Work order: The whole listing below should be retyped exactly, without any images.

● ● ● ●

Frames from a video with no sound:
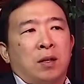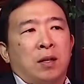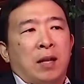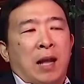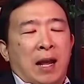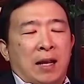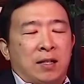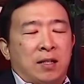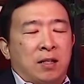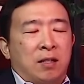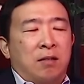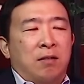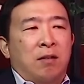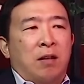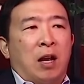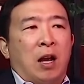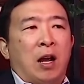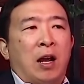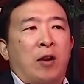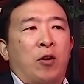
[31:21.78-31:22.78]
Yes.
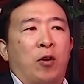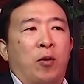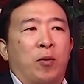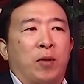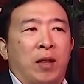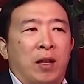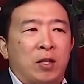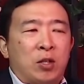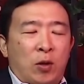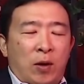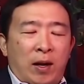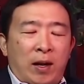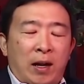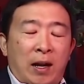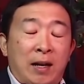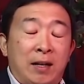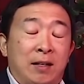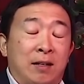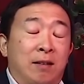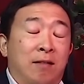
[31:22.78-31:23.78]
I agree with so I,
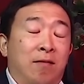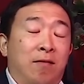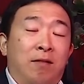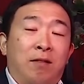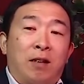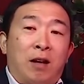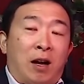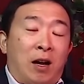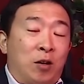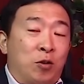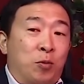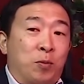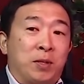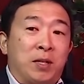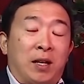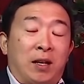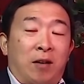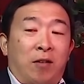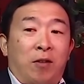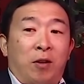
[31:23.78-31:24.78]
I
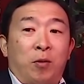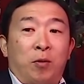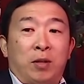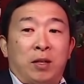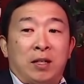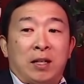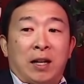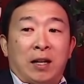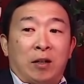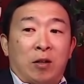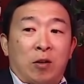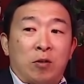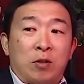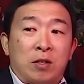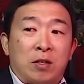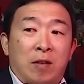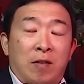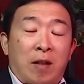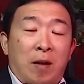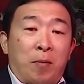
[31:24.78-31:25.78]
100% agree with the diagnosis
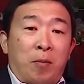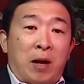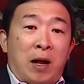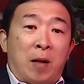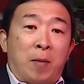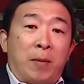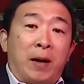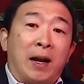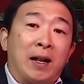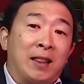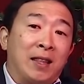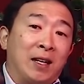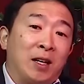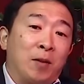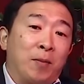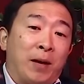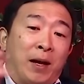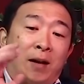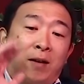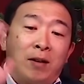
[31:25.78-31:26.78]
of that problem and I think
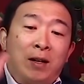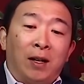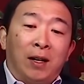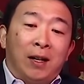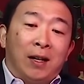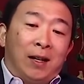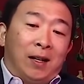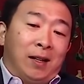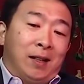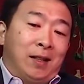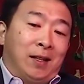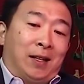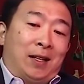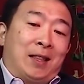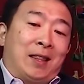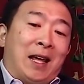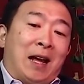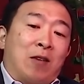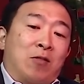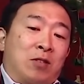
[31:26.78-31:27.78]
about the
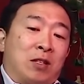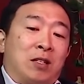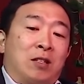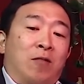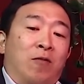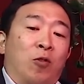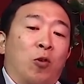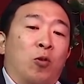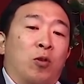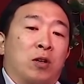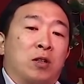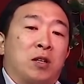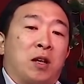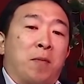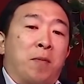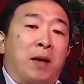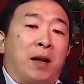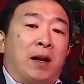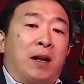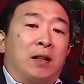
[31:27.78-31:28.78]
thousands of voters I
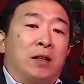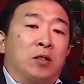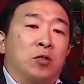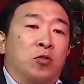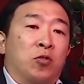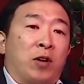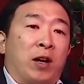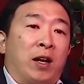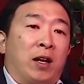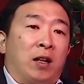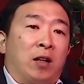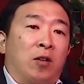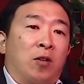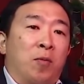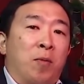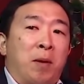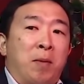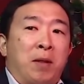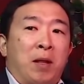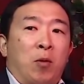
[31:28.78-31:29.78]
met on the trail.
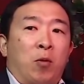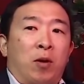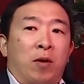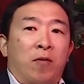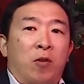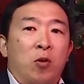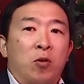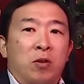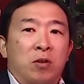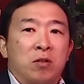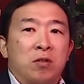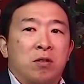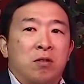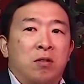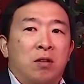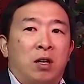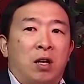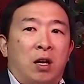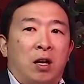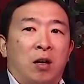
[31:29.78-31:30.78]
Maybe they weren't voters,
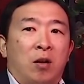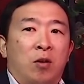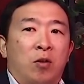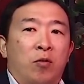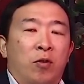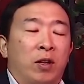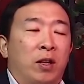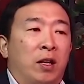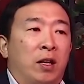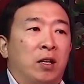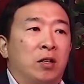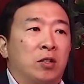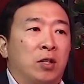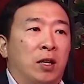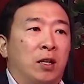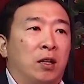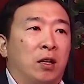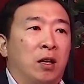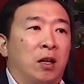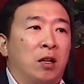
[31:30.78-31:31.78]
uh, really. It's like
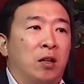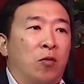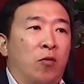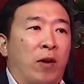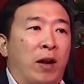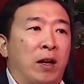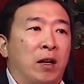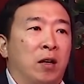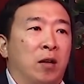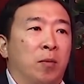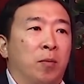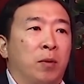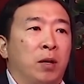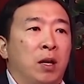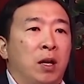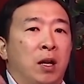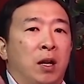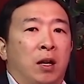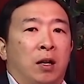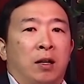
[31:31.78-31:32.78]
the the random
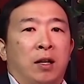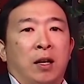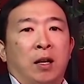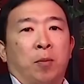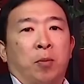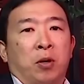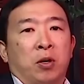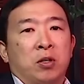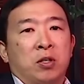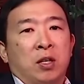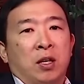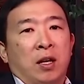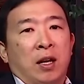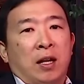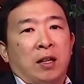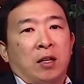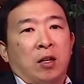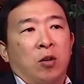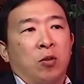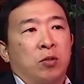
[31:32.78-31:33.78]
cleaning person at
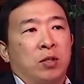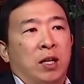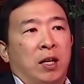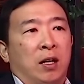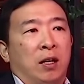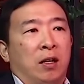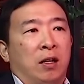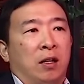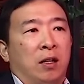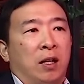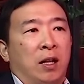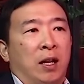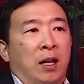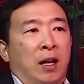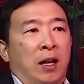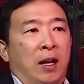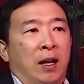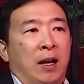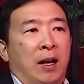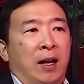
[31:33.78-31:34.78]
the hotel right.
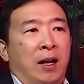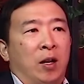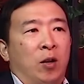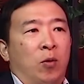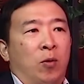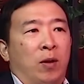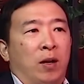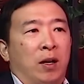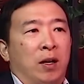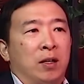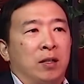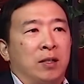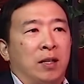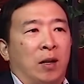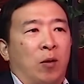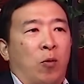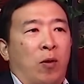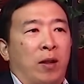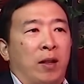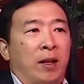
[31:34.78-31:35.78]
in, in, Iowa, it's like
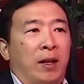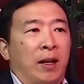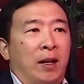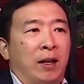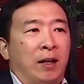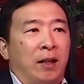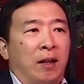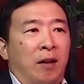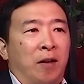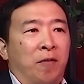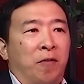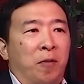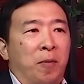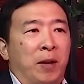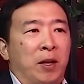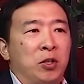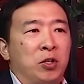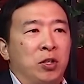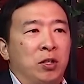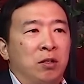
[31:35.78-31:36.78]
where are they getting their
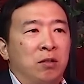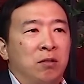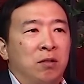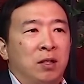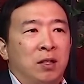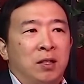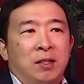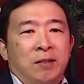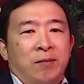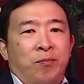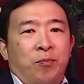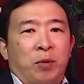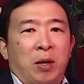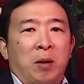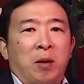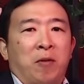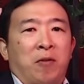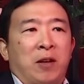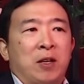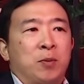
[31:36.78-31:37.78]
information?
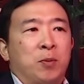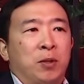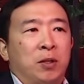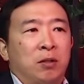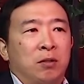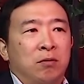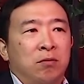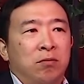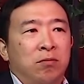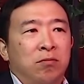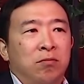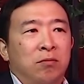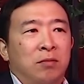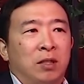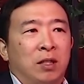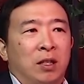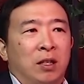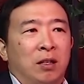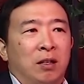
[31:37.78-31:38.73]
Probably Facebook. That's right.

● ● ● ●

Solution:
Frames from a video with no sound:
[31:21.78-31:22.78]
Yes.
[31:22.78-31:23.78]
I agree with so I,
[31:23.78-31:24.78]
I
[31:24.78-31:25.78]
100% agree with the diagnosis
[31:25.78-31:26.78]
of that problem and I think
[31:26.78-31:27.78]
about the
[31:27.78-31:28.78]
thousands of voters I
[31:28.78-31:29.78]
met on the trail.
[31:29.78-31:30.78]
Maybe they weren't voters,
[31:30.78-31:31.78]
uh, really. It's like
[31:31.78-31:32.78]
the the random
[31:32.78-31:33.78]
cleaning person at
[31:33.78-31:34.78]
the hotel right.
[31:34.78-31:35.78]
in, in, Iowa, it's like
[31:35.78-31:36.78]
where are they getting their
[31:36.78-31:37.78]
information?
[31:37.78-31:38.73]
Probably Facebook. That's right.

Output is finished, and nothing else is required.